Для доказательства этой мысли обратимся к свидетельству А. М. Горького. В частности, он пишет: «Помню, «Простое сердце» Флобера я читал в Троицын день, вечером, сидя на крыше сарая, куда залез, чтобы спрятаться от празднично настроенных людей. Я был совершенно изумлен рассказом, точно оглох, ослеп, – шумный весенний праздник заслонила передо мной фигура обыкновеннейшей бабы, кухарки, которая не совершила никаких подвигов, никаких преступлений. Трудно было понять, почему простые, знакомые мне слова, уложенные человеком в рассказ о «неинтересной» жизни кухарки, так взволновали меня. В этом был скрыт непостижимый фокус, и – я не выдумываю – несколько раз, машинально и как дикарь, я рассматривал страницы на свет, точно пытался найти между строк разгадку фокуса».[297]

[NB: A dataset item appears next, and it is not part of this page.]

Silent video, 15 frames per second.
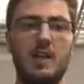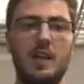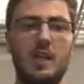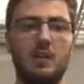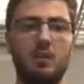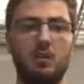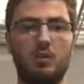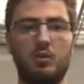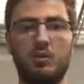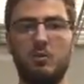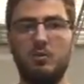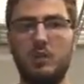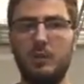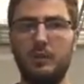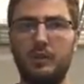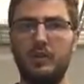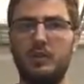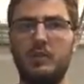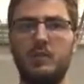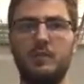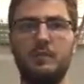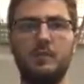and also
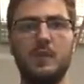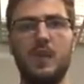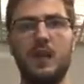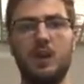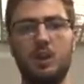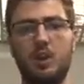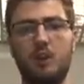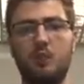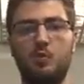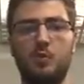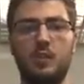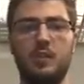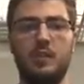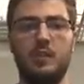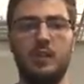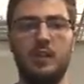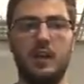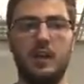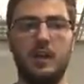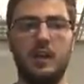doubles, along with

Как становится ясно из этого вполне искреннего признания, Горький в неком чудесном свете увидел рассказ о забитой женщине. Будучи художником слова, он, пожалуй, неслучайно упоминает даже праздник Святой Троицы. Здесь явно звучит намек уже не на социальный аспект, который словно выпирает и бросается в глаза, а на то, что уже не укладывается только в рамки привычного и столь характерного для XIX в. обличительства: французская необразованная кухарка вырастает в грандиозную фигуру в сознании другого писателя, который специально обращает наше внимание на саму атмосферу христианского праздника, под влиянием которой, может быть, только и возможно было ощутить, ясно увидеть скрытый от привычного взгляда религиозный контекст всего произведения.
Этот контекст, скорее всего, объясняется общими мировоззренческими установками автора. Так, известно, что Флобера уже не могли удовлетворить бальзаковские установки на абсолютный социальный детерминизм в трактовке человеческой души, когда показывалась только определяющая роль общества в формировании характера и судьбы; в духе исканий своего времени французский писатель пытался установить связь между психикой и физической природой человека, показать физиологическую основу страстей. «Никто не знает, – писал он, – что значат эти два слова: душа и тело, где кончается одно и начинается другое».
Оба автора словно застыли в нерешительности перед поставленной проблемой, которая нарушала все принципы позитивизма и выходила на прямое признание необъяснимых феноменологических явлений в человеческой природе.
В повести Флобера таким убедительным материальным и потрясающе достоверным воплощением феноменологии духа как раз и является образ попугая Лулу, который в конце повествования становится сродни символу, то есть, по определению А. Ф. Лосева, некой функцией, воплощенной в материальную оболочку (в данном случае чучело птицы) и с бесконечным количеством значений.[298]
Вся жизнь Фелисите изображена как цепь беспрерывных потерь: печальное детство, когда флоберовская героиня пасла скот и, чтобы уталить жажду, пила воду прямо из грязной лужи (здесь невольно угадываются мотивы из притчи о блудном сыне – заброшенность и ранние страдания в данном случае предстают как воплощение некой избранности); обманутая первая любовь, когда вместо светлого чувства девушкой пытаются овладеть, словно еще раз испытывая ее христианскую добродетель; затем любовь к племяннику и поборы со стороны родственников, которые тоже будто посланы Фелисите, дабы испытать ее любовь к невинному ребенку; затем отъезд племянника и весть о его смерти из далекой Америки, что является своеобразной завязкой целой сюжетной линии, связанной с попугаем Луду, и, наконец, смерть маленькой девочки, дочки хозяйки, Виргинии, а затем утешение в виде попугая, которого привезли из Америки, будто весть от умершего племянника, смерть Лулу и странное продолжение его существования в виде чучела вплоть до кончины самой героини, когда в предсмертной агонии ей кажется, что вместе с голубым облаком, исходящим от священника, она возносится на небо, и в «разверстых небесах огромный попугай» чудесным образом появляется над ее головой.